The steep decline in shipments from China has gone largely unnoticed by U.S. consumers so far, but that’s about to change. 

“Consumers will really notice that something is happening in about six to seven weeks,” said Patrick Penfield, a professor of supply chain practice at Syracuse University. “You’ll see less goods on the shelves, you’ll see prices start to go up.”

Independent merchants like Gregorich provide about 60% of all products sold on Amazon. When asked to what extent Amazon is expecting stockouts in the coming weeks, a company spokesperson said in a statement to Modern Retail, “We’re working with our broad, varied range of valued selling partners in our store to support them in adapting to the evolving environment while maintaining broad selection and low prices for customers.”

Walmart did not respond to a request for comment. 

Tariff shock sets in

Aaron Rubin, who sells martial arts gear online, said 35% of his product line comes from China — primarily rash guards and jiu-jitsu mats that have no viable alternative sources. He stopped placing China orders the day the tariffs went into effect. “I’ll start selling out in July,” he said. “By back-to-school, I’ll be out of entire classes of goods.” One of those categories, home rollout mats, generates roughly $250,000 a year in revenue. “That line of business will just disappear,” he said. 

Even if a trade deal between the U.S. and China is reached, the damage to the supply chain is already done. “Once you stop the product flow, you can’t recover quickly because stuff on these container ships usually take roughly 30 days to get here,” Penfield said. “Any disruption or stoppage is going to cause a supply hole where there’s just no product for companies to actually get and sell.”

Indeed, many merchants gambled that the 145% tariff would be short-lived. Brandon Fishman, CEO of Prime Team Agency, an Amazon consulting agency that works with about 60 sellers, said at least half of his clients are concerned about going out of stock because of tariff-related disruptions, with many holding off on ordering inventory because they don’t want to get hit with the massive tariff costs.

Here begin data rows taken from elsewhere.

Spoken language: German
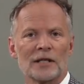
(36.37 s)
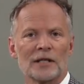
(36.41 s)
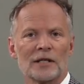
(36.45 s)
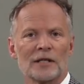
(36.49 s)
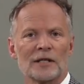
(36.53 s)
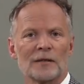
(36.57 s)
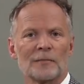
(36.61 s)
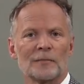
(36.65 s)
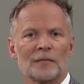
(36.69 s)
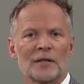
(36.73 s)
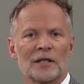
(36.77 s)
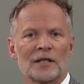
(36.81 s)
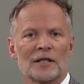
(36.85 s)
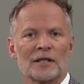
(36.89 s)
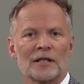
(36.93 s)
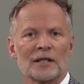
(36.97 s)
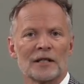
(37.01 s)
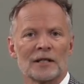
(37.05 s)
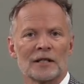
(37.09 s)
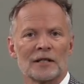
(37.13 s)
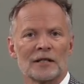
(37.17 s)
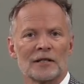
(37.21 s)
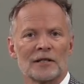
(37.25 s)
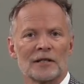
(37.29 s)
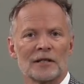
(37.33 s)
es mit der
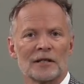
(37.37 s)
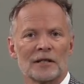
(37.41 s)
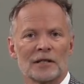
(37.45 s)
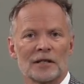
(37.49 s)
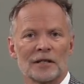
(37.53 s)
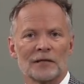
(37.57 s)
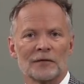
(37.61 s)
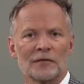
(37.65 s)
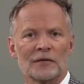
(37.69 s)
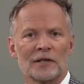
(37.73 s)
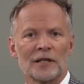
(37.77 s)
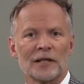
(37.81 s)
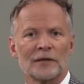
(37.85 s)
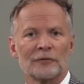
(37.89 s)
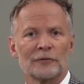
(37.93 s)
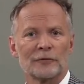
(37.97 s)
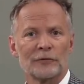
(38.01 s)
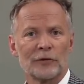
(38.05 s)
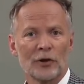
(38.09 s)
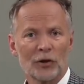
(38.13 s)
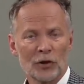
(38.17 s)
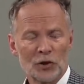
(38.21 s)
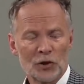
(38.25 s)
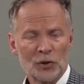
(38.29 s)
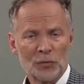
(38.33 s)
Initiative der
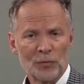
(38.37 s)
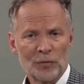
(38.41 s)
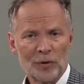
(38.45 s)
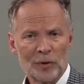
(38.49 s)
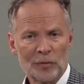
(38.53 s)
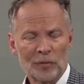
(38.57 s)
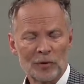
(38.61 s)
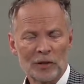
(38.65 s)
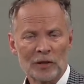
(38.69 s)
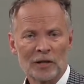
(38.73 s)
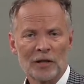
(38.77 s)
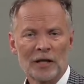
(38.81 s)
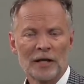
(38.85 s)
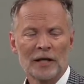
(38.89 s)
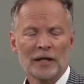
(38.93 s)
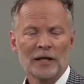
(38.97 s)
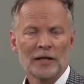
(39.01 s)
Volksbibel,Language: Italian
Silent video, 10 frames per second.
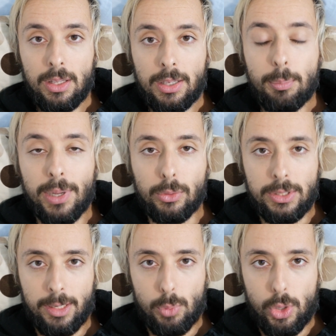che parlo
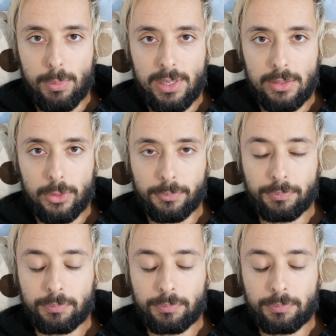di innamoramento.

Trump recently suggested the rate on Chinese imports could fall to 80% — but that’s still far too high for many merchants. “I cannot import at that rate and make a profit without 30–40% price increases,” Gregorich said. “The market will not take this kind of increase.”

An online merchant selling home and outdoor goods, who requested anonymity to speak candidly about private business matters, said their team is weeks away from running out of one of their bestsellers: a sleeping cot made in China. The company canceled its most recent China order and is transitioning production to Vietnam — but that won’t be ready until later this year. “We have about 10% of our stock left,” the person said. “We will be running out this summer.”

Others are already facing stockouts. Alexandra Fine, CEO of Dame Products, a sexual wellness brand, said her company went out of stock on two colors of its Eva vibrator earlier this month after pausing imports for several weeks. Those goods won’t be replenished until mid-June.

Allen Walton, founder of electronics brand SpyGuy, said he has about 30 days of inventory left. His next batch of finished goods is sitting in China, ready to ship — but he’s been holding out. 

“We figured everything would get sorted out in a week or two,” he said. “But it hasn’t. And once [our U.S. inventory] is gone, we’ve got to make a decision: eat the tariff or stop selling.”

Even brands with relatively strong inventory positions are feeling the squeeze. FlutterHabit, a lash brand that manufactures 95% of its goods in China, is not facing stockouts yet, but it’s bracing for delays.

“Things that would typically be a 90-day turnaround, we’re now looking closer to 120 days,” said Kate Soueid, the company’s marketing director. “Where we would typically order in excess or order more to make sure we have more than plenty, we’re being strategic about the quantity we’re placing.”

Brandon Fuhrmann, who sells kitchen products online, said he has about 75 days of inventory left on key items. But some goods are already sitting in China, and he’ll soon have to decide whether to ship them in and take the tariff hit. 

“In a normal world, I would have sent this stuff already,” he said. “But right now, I’m trying to wait it out.”